## How to complete this task:
Every record below needs to be written out exactly, apart from the pictures.

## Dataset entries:
-- Opening Marker --

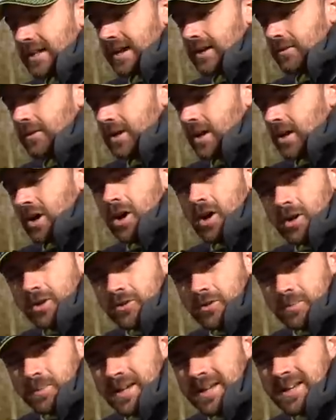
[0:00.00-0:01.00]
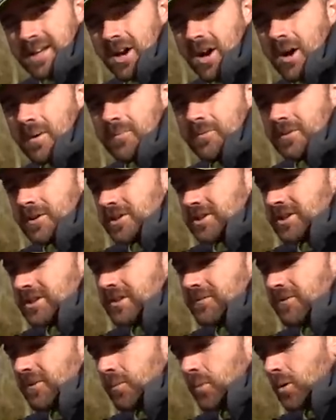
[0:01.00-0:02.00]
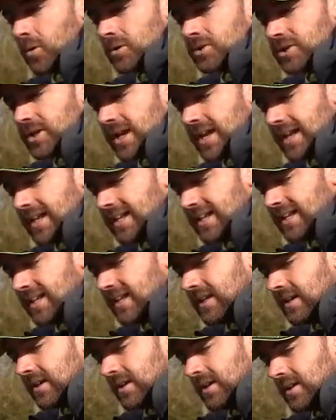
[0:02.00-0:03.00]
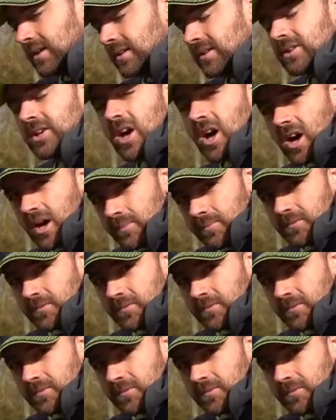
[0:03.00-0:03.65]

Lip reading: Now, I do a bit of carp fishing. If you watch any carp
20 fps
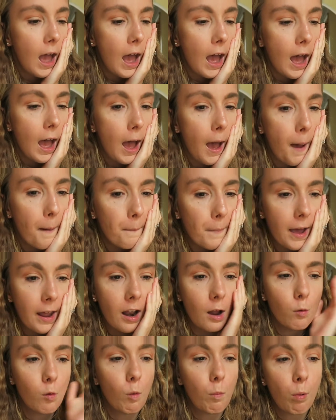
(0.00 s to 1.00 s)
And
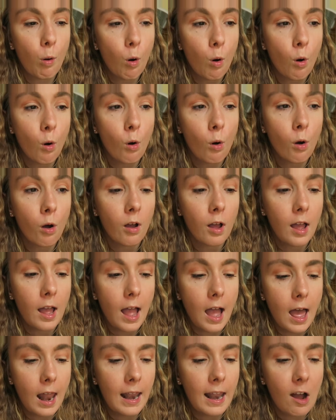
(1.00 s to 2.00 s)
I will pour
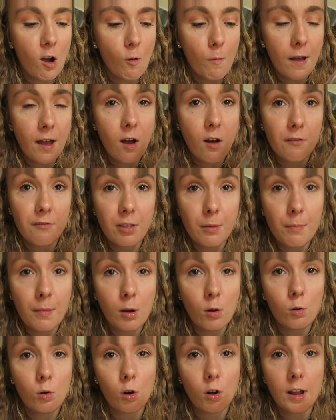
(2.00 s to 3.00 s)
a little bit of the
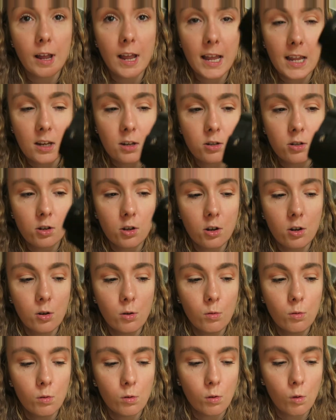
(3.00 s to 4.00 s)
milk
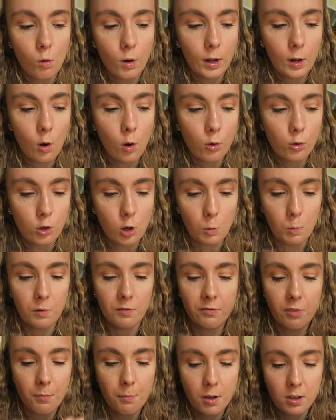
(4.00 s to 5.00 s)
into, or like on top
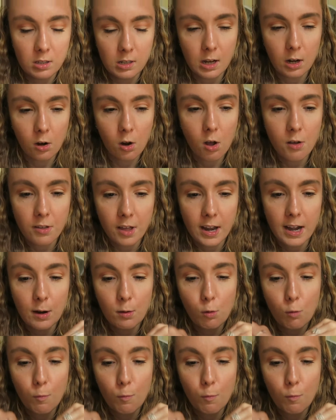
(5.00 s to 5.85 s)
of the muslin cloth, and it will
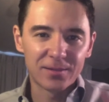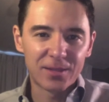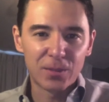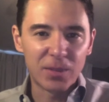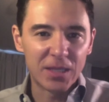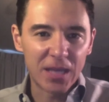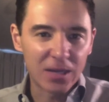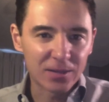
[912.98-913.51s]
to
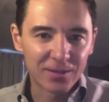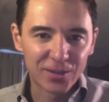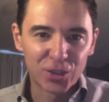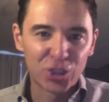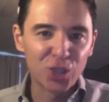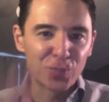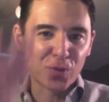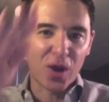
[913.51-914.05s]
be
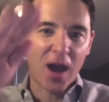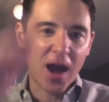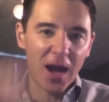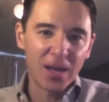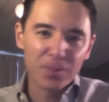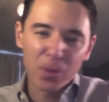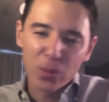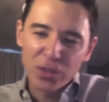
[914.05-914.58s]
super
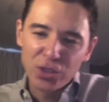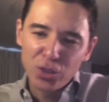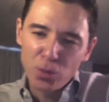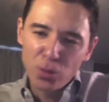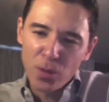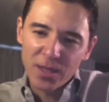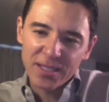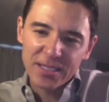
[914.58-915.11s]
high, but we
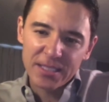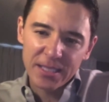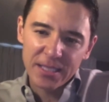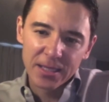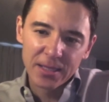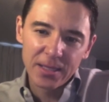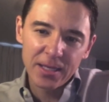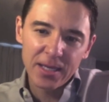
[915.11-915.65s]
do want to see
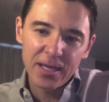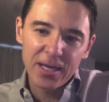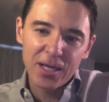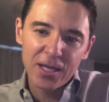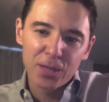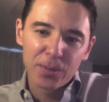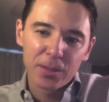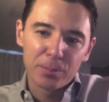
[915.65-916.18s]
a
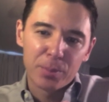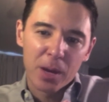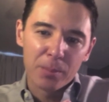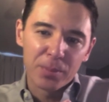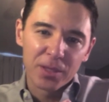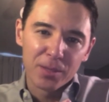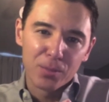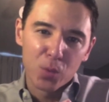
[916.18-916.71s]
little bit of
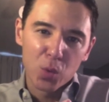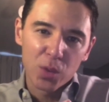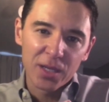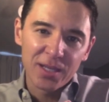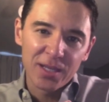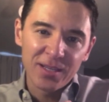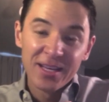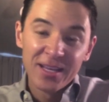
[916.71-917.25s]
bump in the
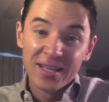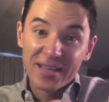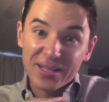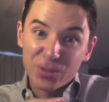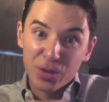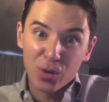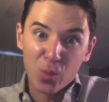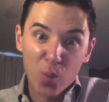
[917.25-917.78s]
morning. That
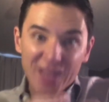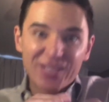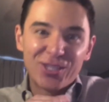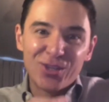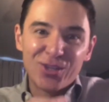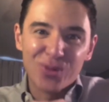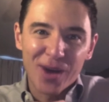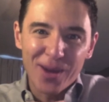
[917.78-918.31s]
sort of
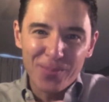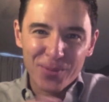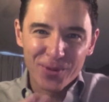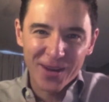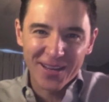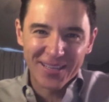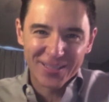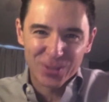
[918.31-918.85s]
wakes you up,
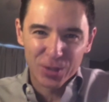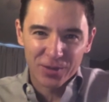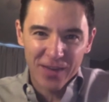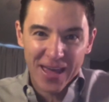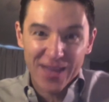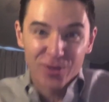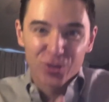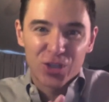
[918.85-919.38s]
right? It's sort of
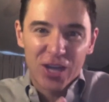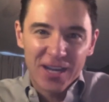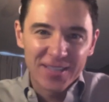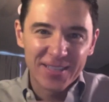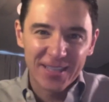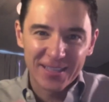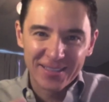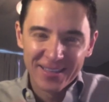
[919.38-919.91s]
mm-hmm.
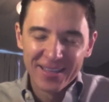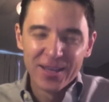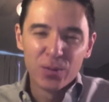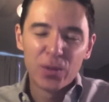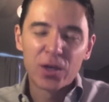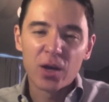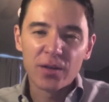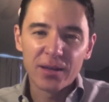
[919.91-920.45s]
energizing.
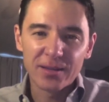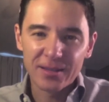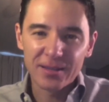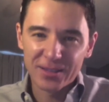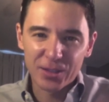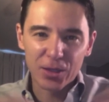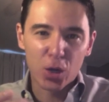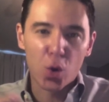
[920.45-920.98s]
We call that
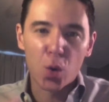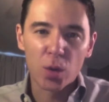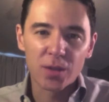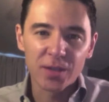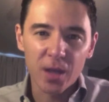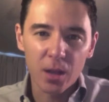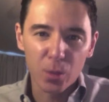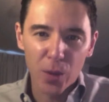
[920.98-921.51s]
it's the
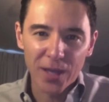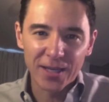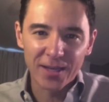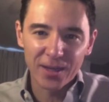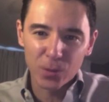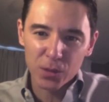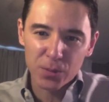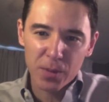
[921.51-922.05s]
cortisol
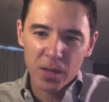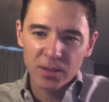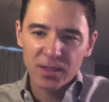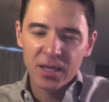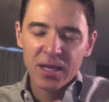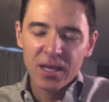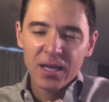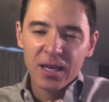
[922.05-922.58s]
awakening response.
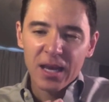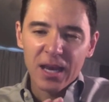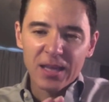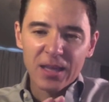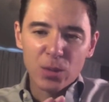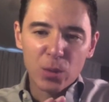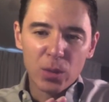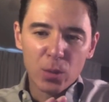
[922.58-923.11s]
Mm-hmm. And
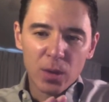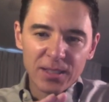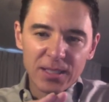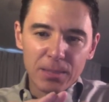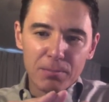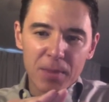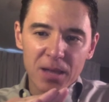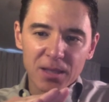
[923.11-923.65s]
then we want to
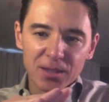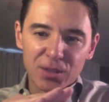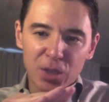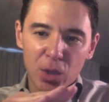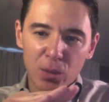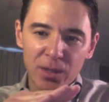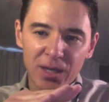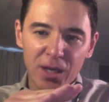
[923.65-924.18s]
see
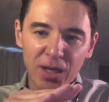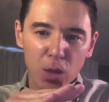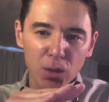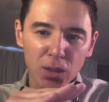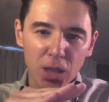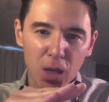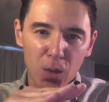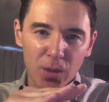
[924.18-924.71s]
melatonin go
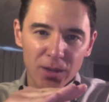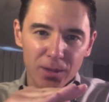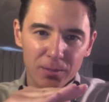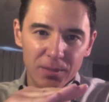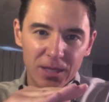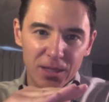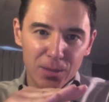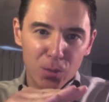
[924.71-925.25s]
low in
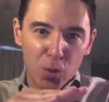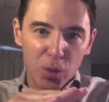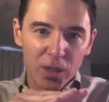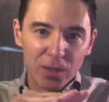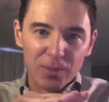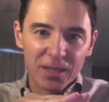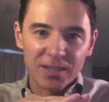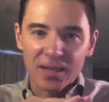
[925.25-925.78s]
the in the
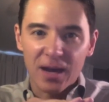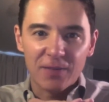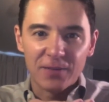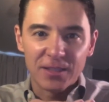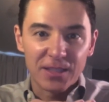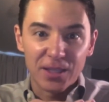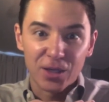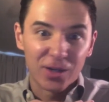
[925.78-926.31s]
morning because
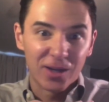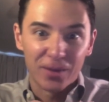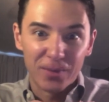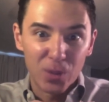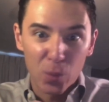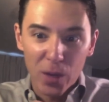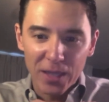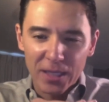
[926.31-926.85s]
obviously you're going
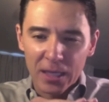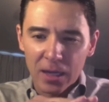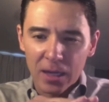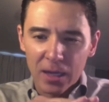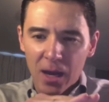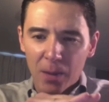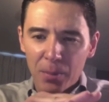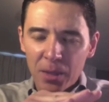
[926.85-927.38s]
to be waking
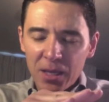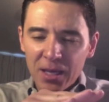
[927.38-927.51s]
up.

-- Closing Marker --

## Completed task:
[0:00.00-0:01.00]
[0:01.00-0:02.00]
[0:02.00-0:03.00]
[0:03.00-0:03.65]

Lip reading: Now, I do a bit of carp fishing. If you watch any carp
20 fps
(0.00 s to 1.00 s)
And
(1.00 s to 2.00 s)
I will pour
(2.00 s to 3.00 s)
a little bit of the
(3.00 s to 4.00 s)
milk
(4.00 s to 5.00 s)
into, or like on top
(5.00 s to 5.85 s)
of the muslin cloth, and it will
[912.98-913.51s]
to
[913.51-914.05s]
be
[914.05-914.58s]
super
[914.58-915.11s]
high, but we
[915.11-915.65s]
do want to see
[915.65-916.18s]
a
[916.18-916.71s]
little bit of
[916.71-917.25s]
bump in the
[917.25-917.78s]
morning. That
[917.78-918.31s]
sort of
[918.31-918.85s]
wakes you up,
[918.85-919.38s]
right? It's sort of
[919.38-919.91s]
mm-hmm.
[919.91-920.45s]
energizing.
[920.45-920.98s]
We call that
[920.98-921.51s]
it's the
[921.51-922.05s]
cortisol
[922.05-922.58s]
awakening response.
[922.58-923.11s]
Mm-hmm. And
[923.11-923.65s]
then we want to
[923.65-924.18s]
see
[924.18-924.71s]
melatonin go
[924.71-925.25s]
low in
[925.25-925.78s]
the in the
[925.78-926.31s]
morning because
[926.31-926.85s]
obviously you're going
[926.85-927.38s]
to be waking
[927.38-927.51s]
up.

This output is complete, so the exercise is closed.